Record extracts
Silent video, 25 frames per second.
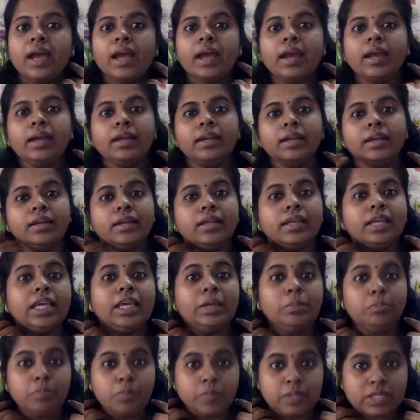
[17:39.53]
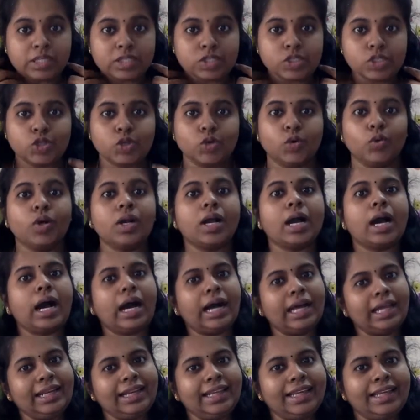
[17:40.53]
and he mistook
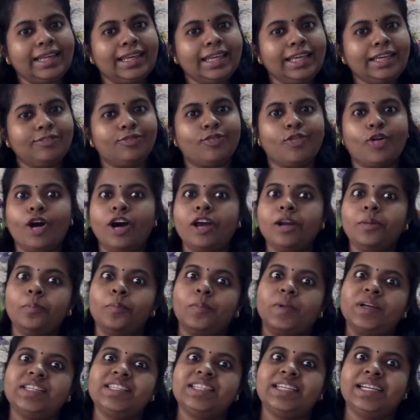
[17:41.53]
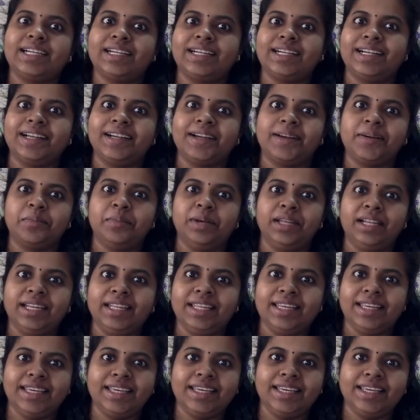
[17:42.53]
Ali for
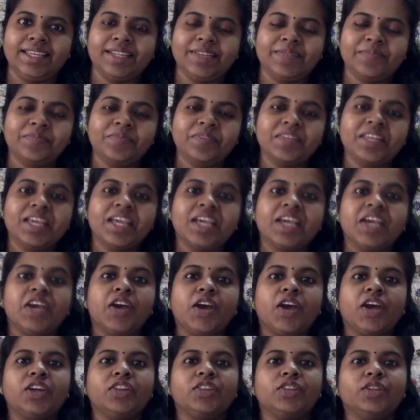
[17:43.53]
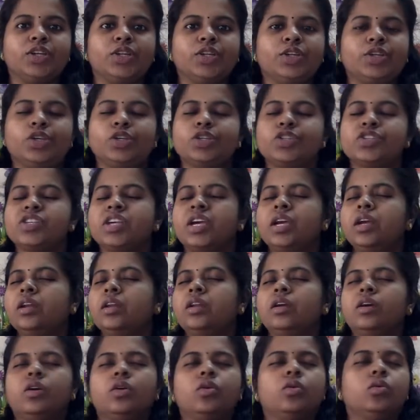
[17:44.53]
Bajrangabali. And then he said,
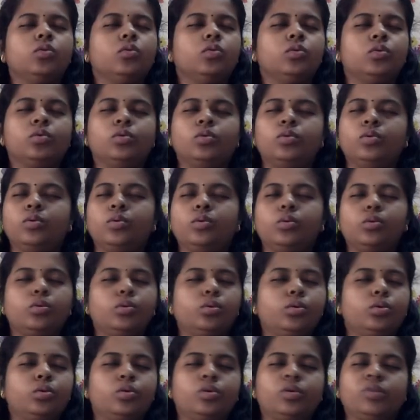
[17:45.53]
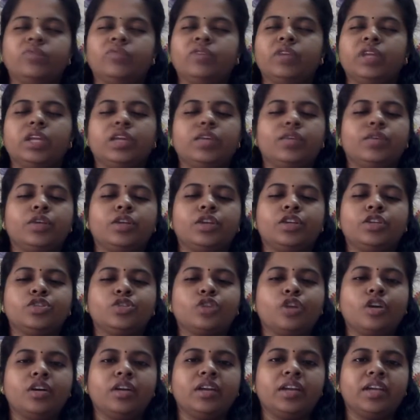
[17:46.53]
"No, no, no, no, I'm very, very
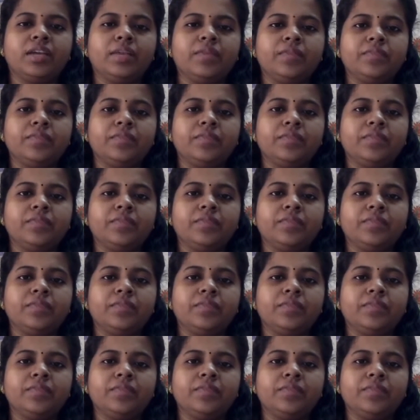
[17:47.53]
sorry."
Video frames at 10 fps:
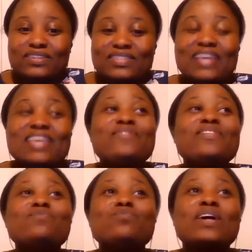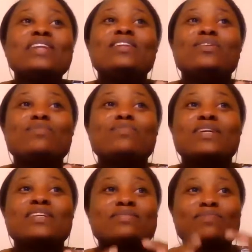That even when,
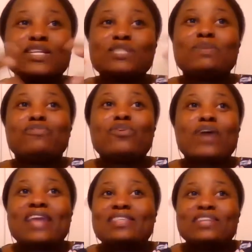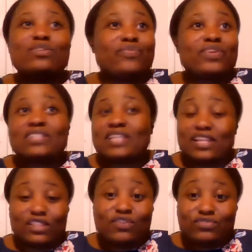because before I did the things that I
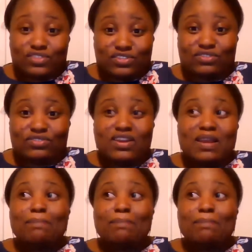love to do,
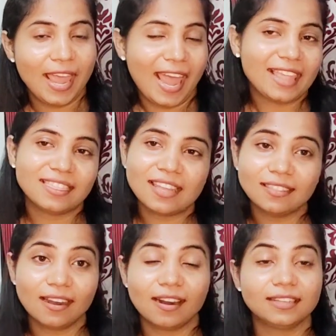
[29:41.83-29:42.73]
And then
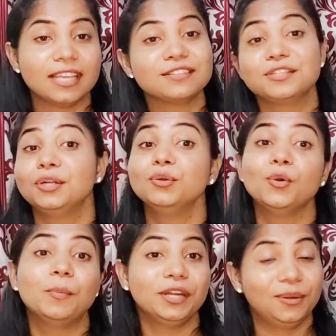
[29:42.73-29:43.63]
there are things that
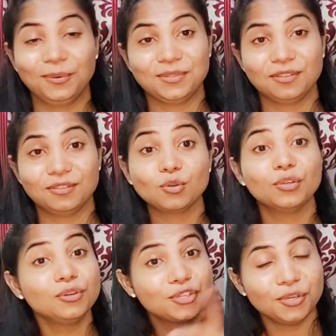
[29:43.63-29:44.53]
nobody knows, so
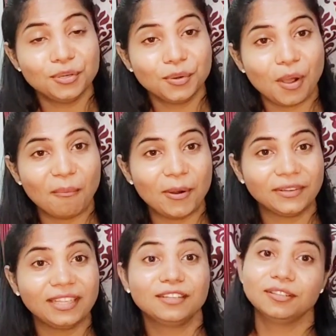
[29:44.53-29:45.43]
you should know
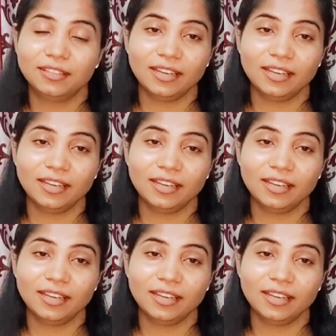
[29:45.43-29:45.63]
about that.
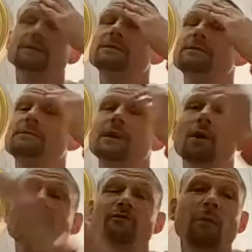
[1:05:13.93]
We're
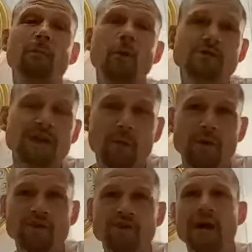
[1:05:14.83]
going for a poo
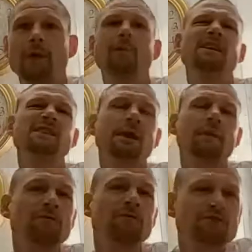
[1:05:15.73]
sandwich now. I'm going to say we're
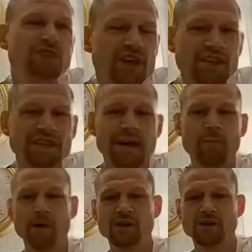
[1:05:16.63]
going for a shit
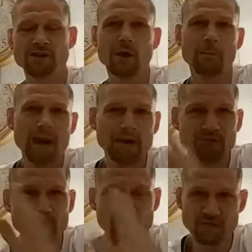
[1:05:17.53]
sandwich. It's not made
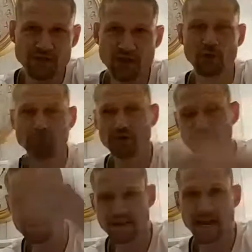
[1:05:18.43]
for its children.
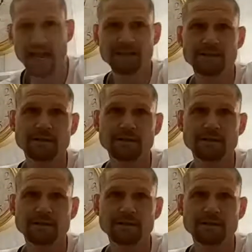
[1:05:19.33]
This is an 8.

Problem statement
Could you write out the records again exactly, without any of their pictures?

Your response
Silent video, 25 frames per second.
[17:39.53]
[17:40.53]
and he mistook
[17:41.53]
[17:42.53]
Ali for
[17:43.53]
[17:44.53]
Bajrangabali. And then he said,
[17:45.53]
[17:46.53]
"No, no, no, no, I'm very, very
[17:47.53]
sorry."
Video frames at 10 fps:
That even when,
because before I did the things that I
love to do,
[29:41.83-29:42.73]
And then
[29:42.73-29:43.63]
there are things that
[29:43.63-29:44.53]
nobody knows, so
[29:44.53-29:45.43]
you should know
[29:45.43-29:45.63]
about that.
[1:05:13.93]
We're
[1:05:14.83]
going for a poo
[1:05:15.73]
sandwich now. I'm going to say we're
[1:05:16.63]
going for a shit
[1:05:17.53]
sandwich. It's not made
[1:05:18.43]
for its children.
[1:05:19.33]
This is an 8.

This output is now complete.